▸ **Work order**
Please find how many lines of the data contain the string "frames", and respond with that number only.

[Stored items]
——————
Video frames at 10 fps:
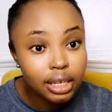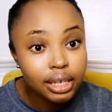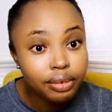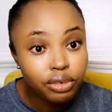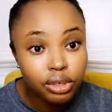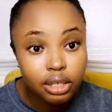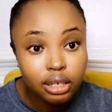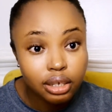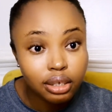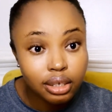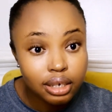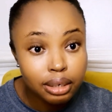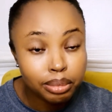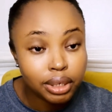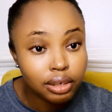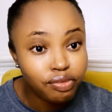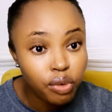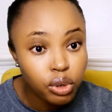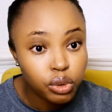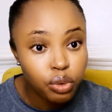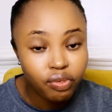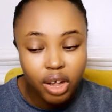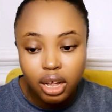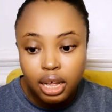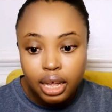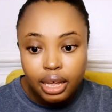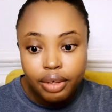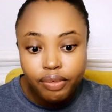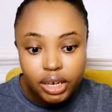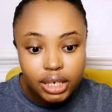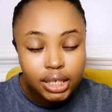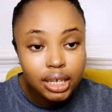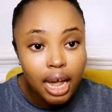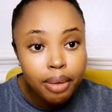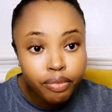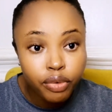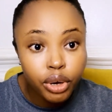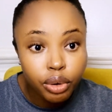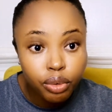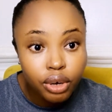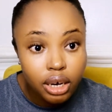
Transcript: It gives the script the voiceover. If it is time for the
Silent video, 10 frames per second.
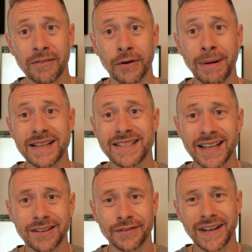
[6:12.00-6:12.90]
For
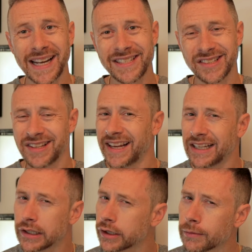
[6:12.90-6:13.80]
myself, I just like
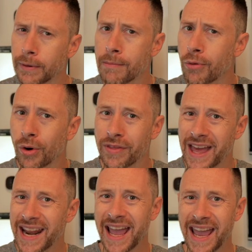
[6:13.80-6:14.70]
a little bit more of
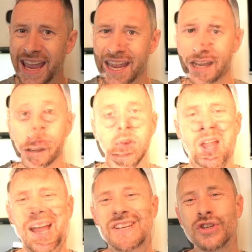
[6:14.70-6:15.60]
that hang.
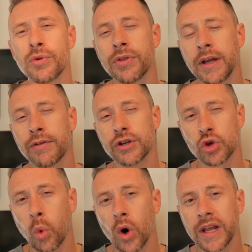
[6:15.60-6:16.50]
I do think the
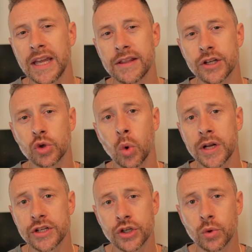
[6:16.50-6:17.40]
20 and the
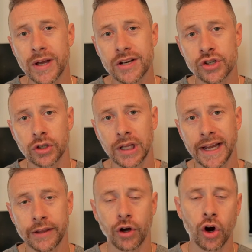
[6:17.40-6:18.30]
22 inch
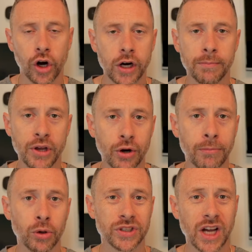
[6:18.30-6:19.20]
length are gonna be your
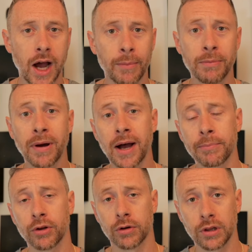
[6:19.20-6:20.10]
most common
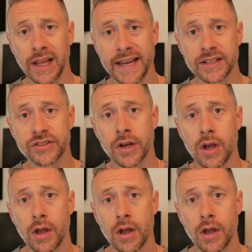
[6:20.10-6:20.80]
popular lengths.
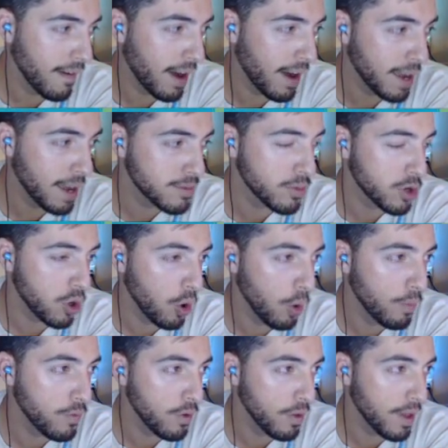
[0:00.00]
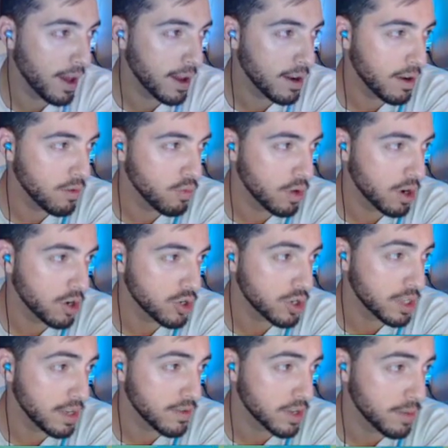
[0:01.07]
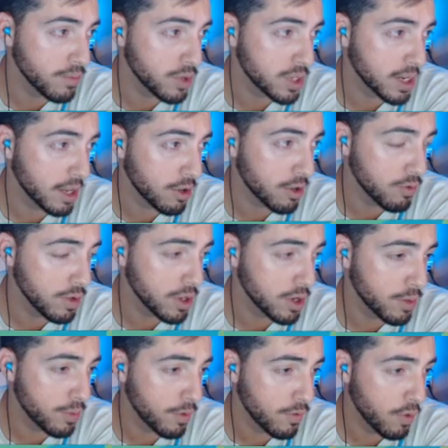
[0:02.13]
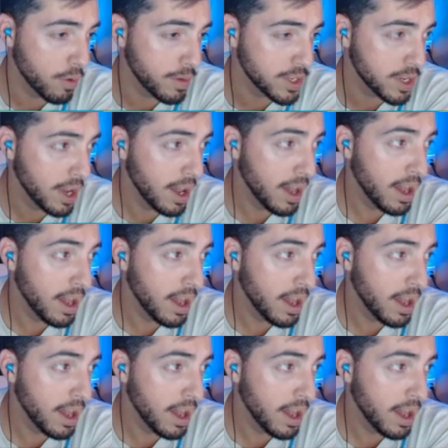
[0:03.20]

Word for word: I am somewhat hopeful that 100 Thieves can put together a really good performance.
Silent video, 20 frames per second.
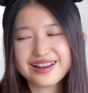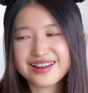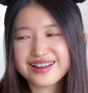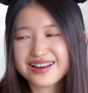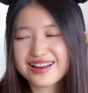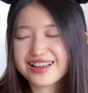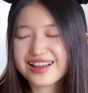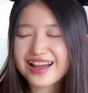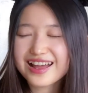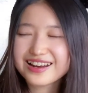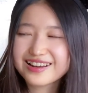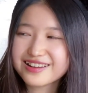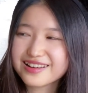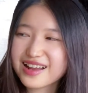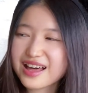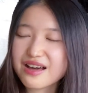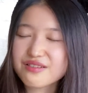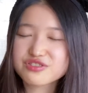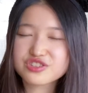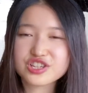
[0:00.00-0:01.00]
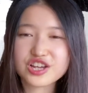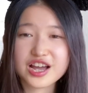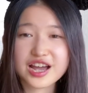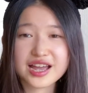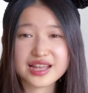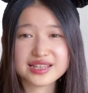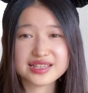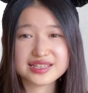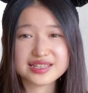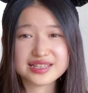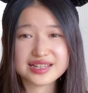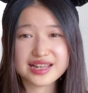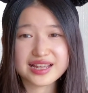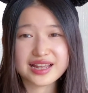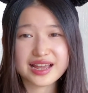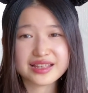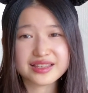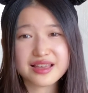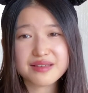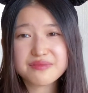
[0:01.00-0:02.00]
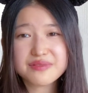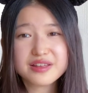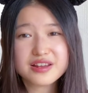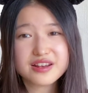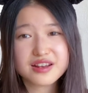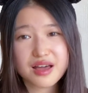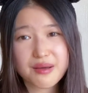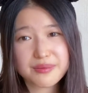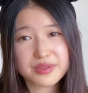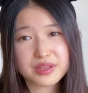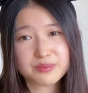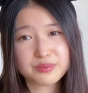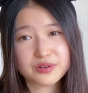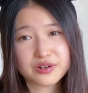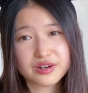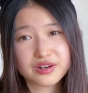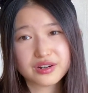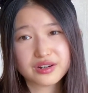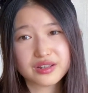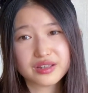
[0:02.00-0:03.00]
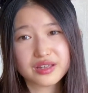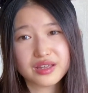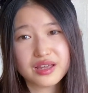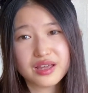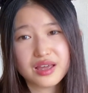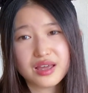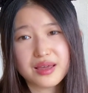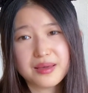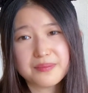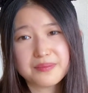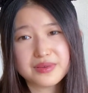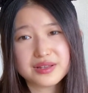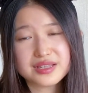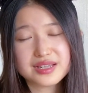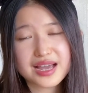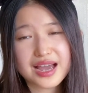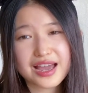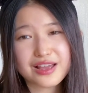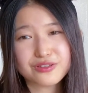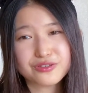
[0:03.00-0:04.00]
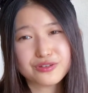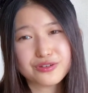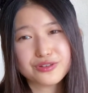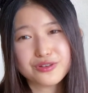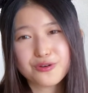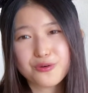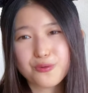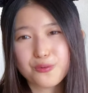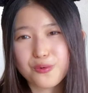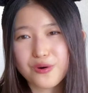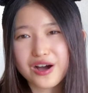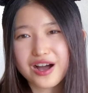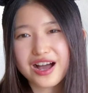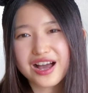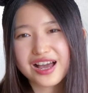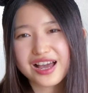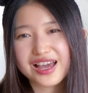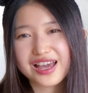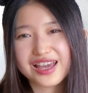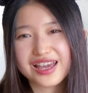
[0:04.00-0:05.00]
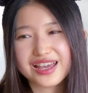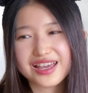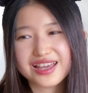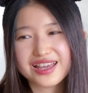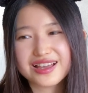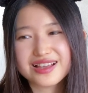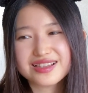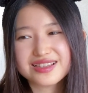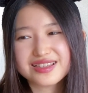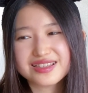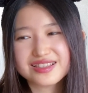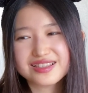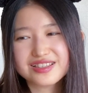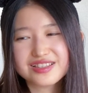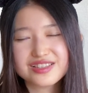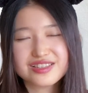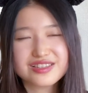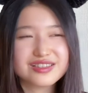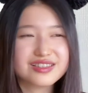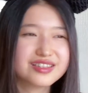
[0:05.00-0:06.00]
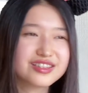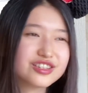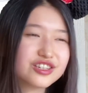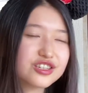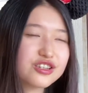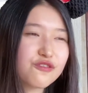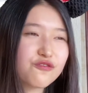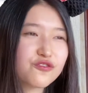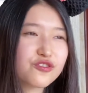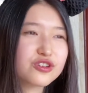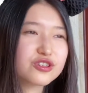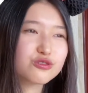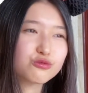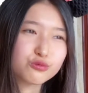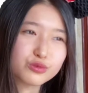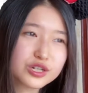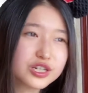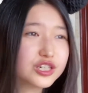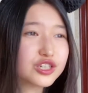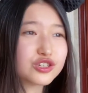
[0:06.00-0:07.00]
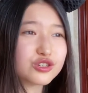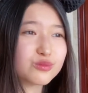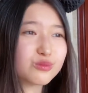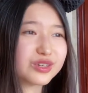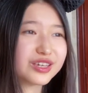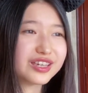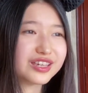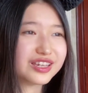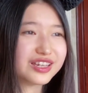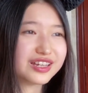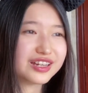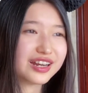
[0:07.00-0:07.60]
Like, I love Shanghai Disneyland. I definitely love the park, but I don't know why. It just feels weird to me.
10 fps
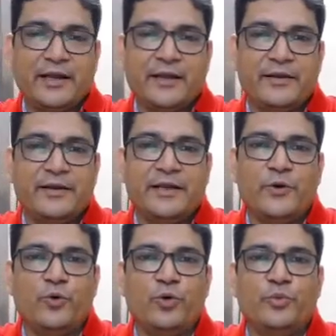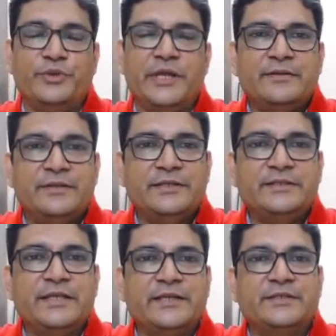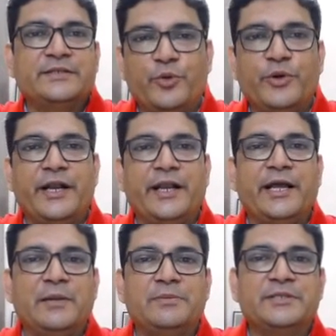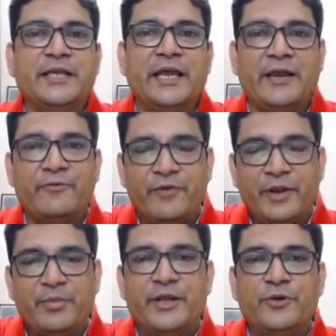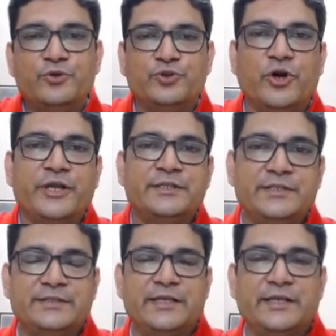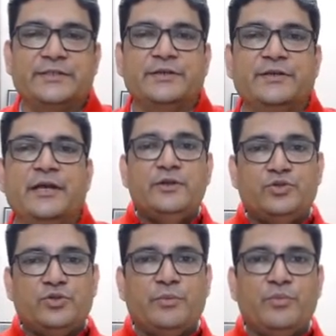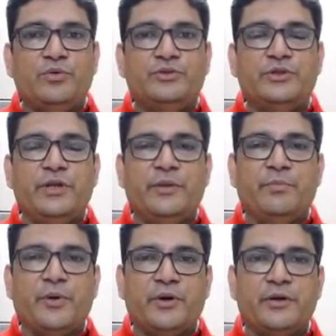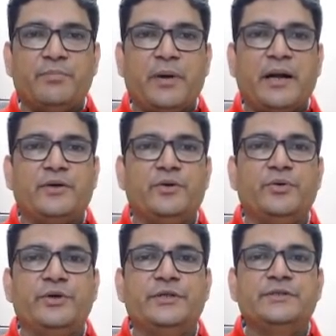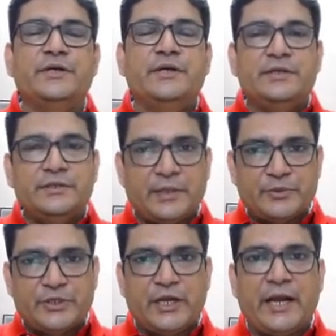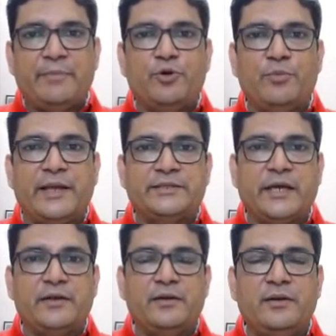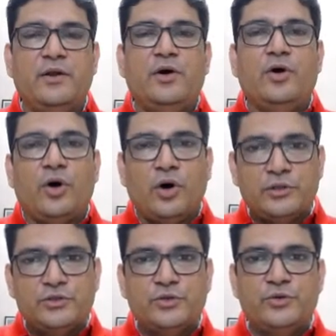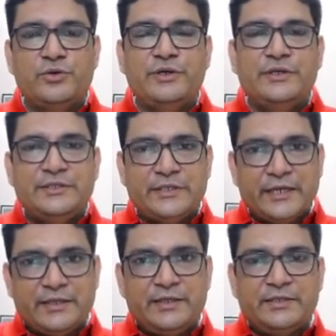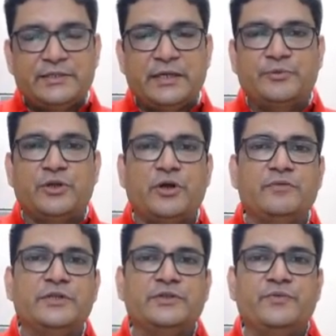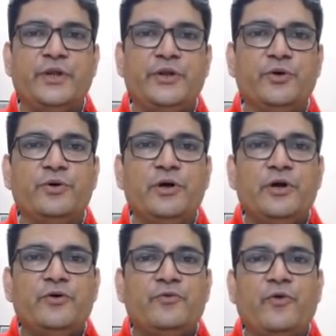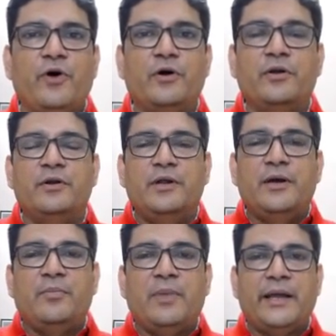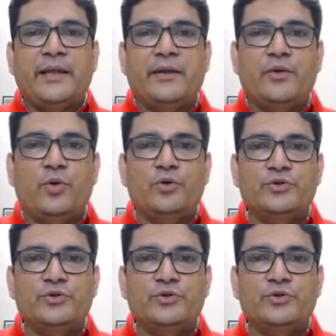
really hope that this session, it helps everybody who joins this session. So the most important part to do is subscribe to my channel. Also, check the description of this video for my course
——————
▸ **Response for this exercise**
3